_Study material_.
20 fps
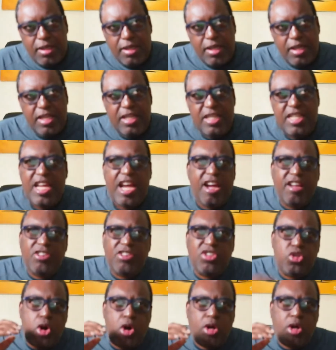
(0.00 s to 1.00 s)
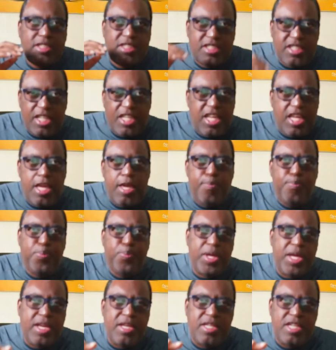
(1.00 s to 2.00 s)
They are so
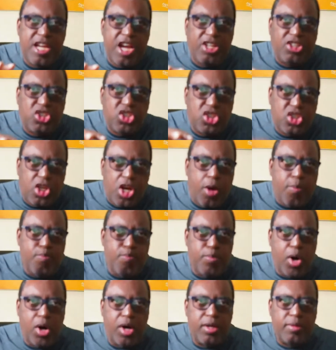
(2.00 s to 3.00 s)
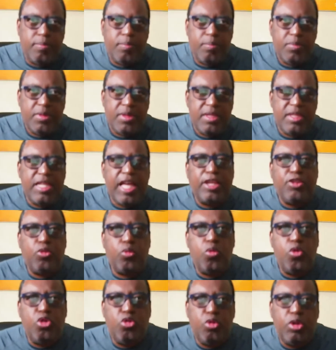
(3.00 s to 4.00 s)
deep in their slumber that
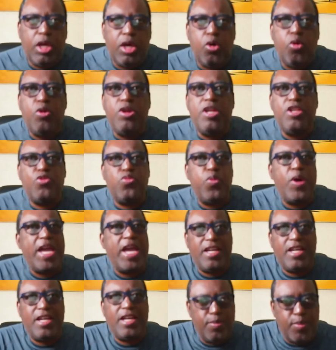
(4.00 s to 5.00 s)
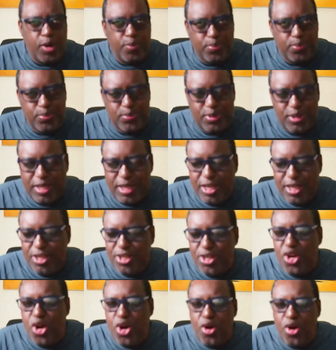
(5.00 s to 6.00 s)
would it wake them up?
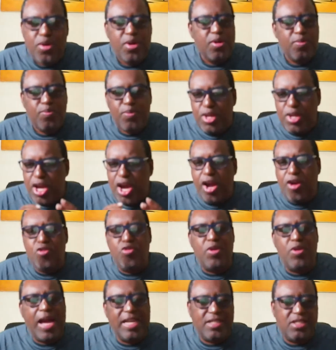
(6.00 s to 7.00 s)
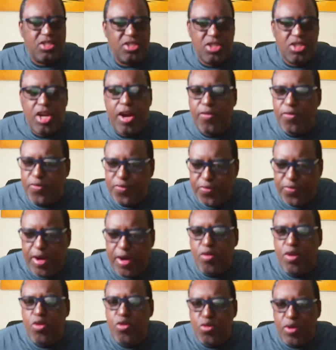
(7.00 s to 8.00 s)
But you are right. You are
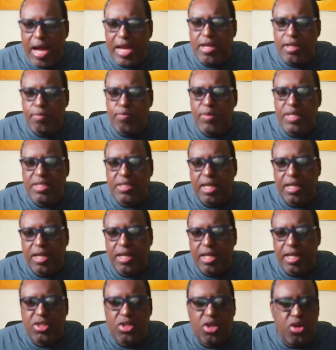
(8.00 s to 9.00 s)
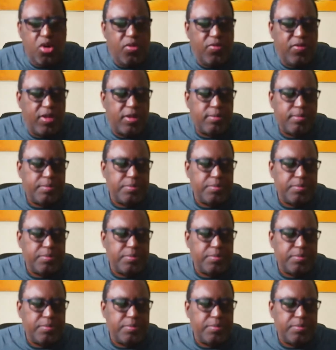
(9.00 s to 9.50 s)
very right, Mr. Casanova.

_Work to be completed_.
Transcribe exactly the lines from the one with "(4.00 s to 5.00 s)" to the last line of the records, both included, so that no picture appears in the copy.

_Written answer_.
(4.00 s to 5.00 s)
(5.00 s to 6.00 s)
would it wake them up?
(6.00 s to 7.00 s)
(7.00 s to 8.00 s)
But you are right. You are
(8.00 s to 9.00 s)
(9.00 s to 9.50 s)
very right, Mr. Casanova.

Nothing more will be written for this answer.